Retype, word for word, every line starting at the line with "[16:27.57-16:28.57]" and ending with the final line of the entries; skip the pictures.

§ **Task material**:
# # # # # # #

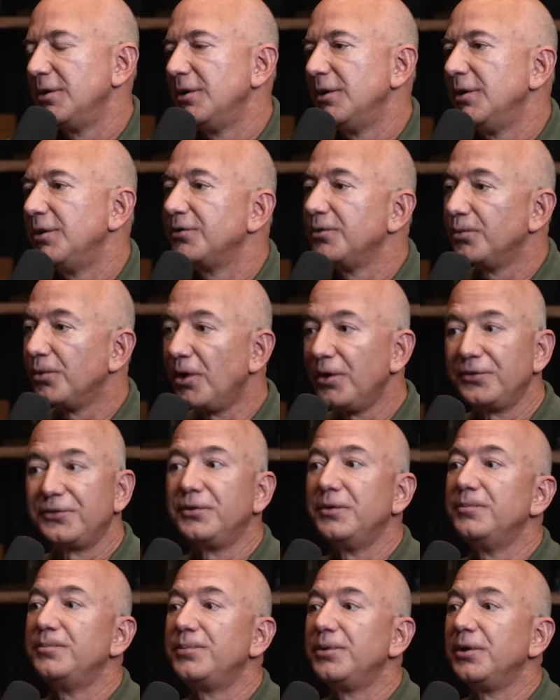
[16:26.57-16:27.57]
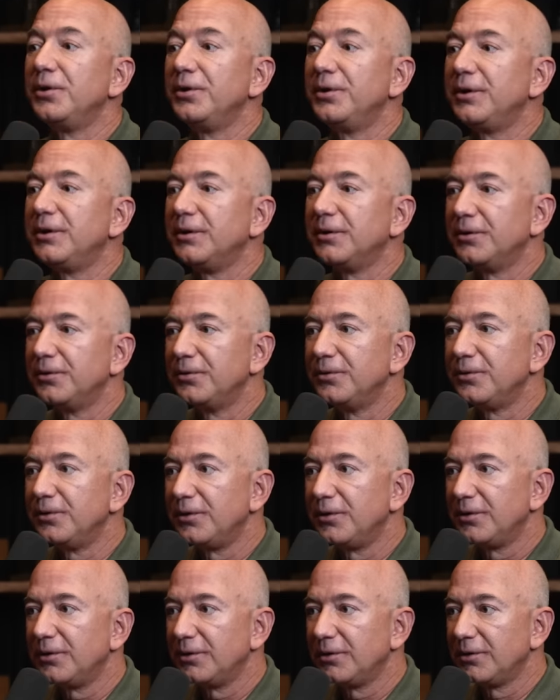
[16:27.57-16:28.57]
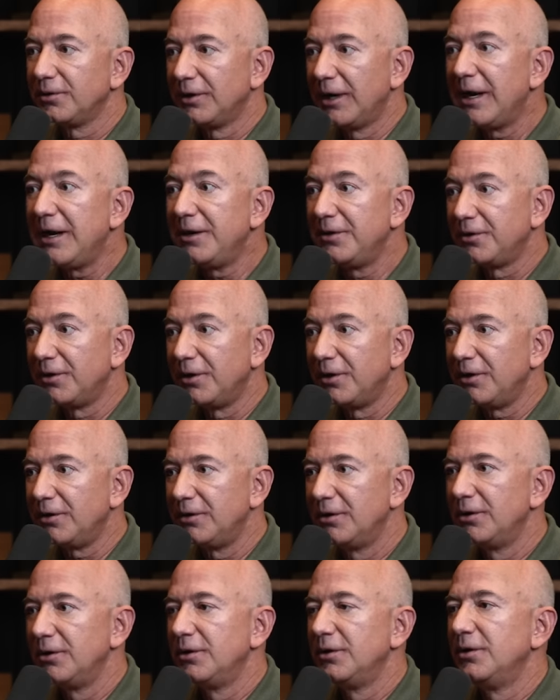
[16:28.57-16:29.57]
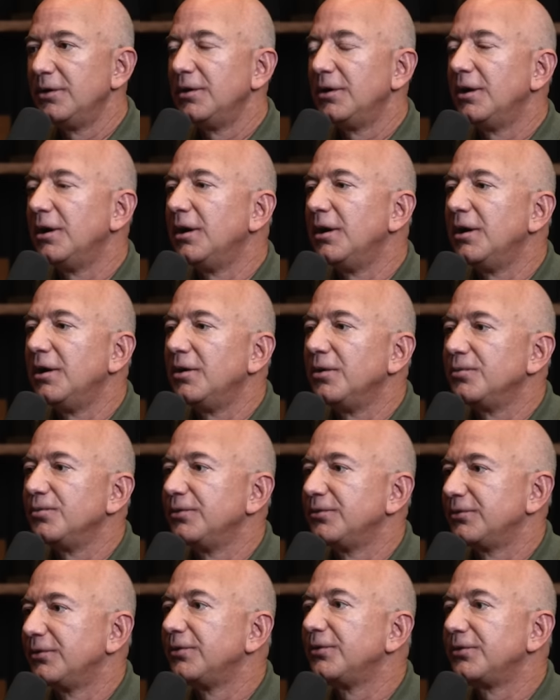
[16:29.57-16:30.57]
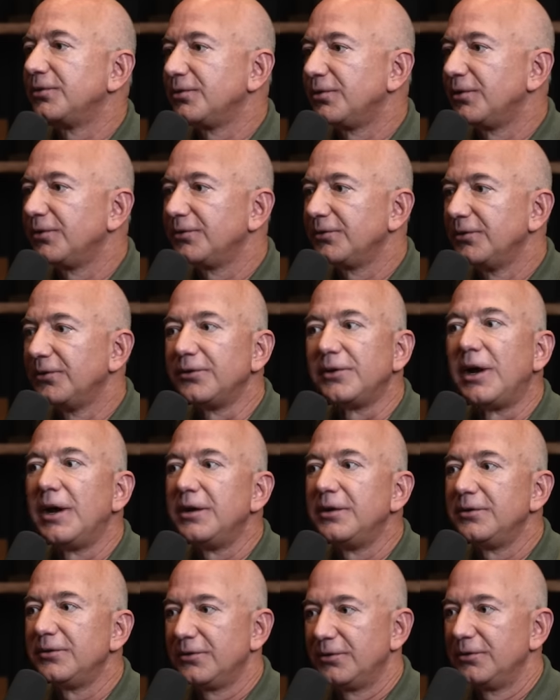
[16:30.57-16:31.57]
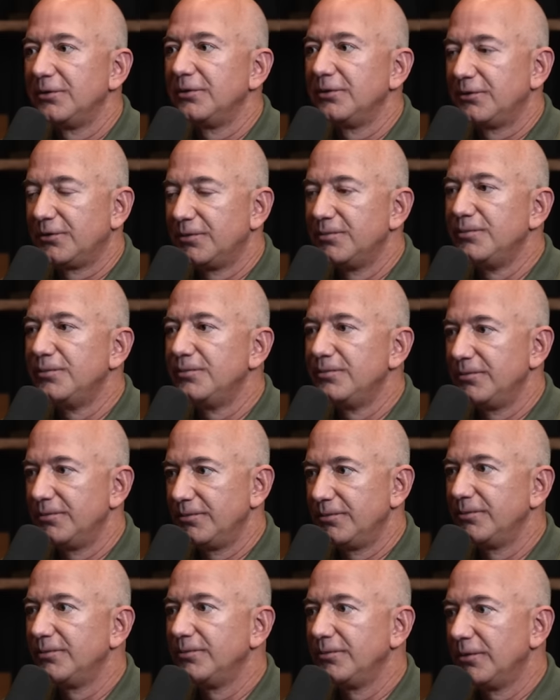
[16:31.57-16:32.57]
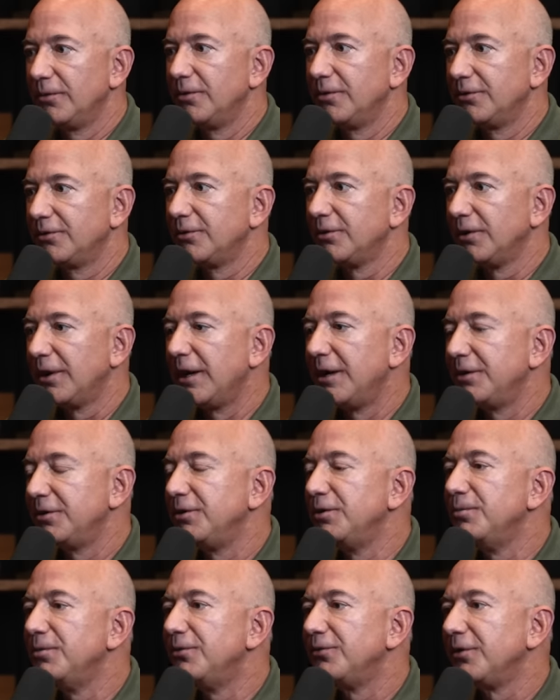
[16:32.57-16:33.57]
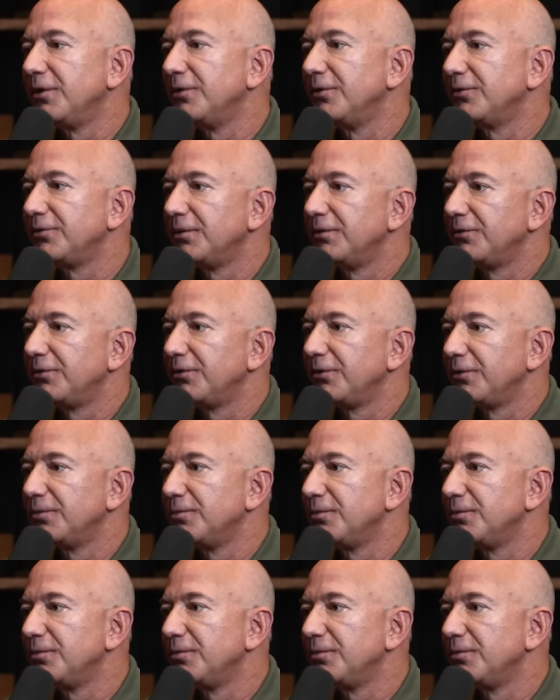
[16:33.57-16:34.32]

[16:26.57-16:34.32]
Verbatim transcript: Okay. So we're also building a lunar lander, which is of course designed to land humans on the surface of the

# # # # # # #

§ **Task output**:
[16:27.57-16:28.57]
[16:28.57-16:29.57]
[16:29.57-16:30.57]
[16:30.57-16:31.57]
[16:31.57-16:32.57]
[16:32.57-16:33.57]
[16:33.57-16:34.32]

[16:26.57-16:34.32]
Verbatim transcript: Okay. So we're also building a lunar lander, which is of course designed to land humans on the surface of the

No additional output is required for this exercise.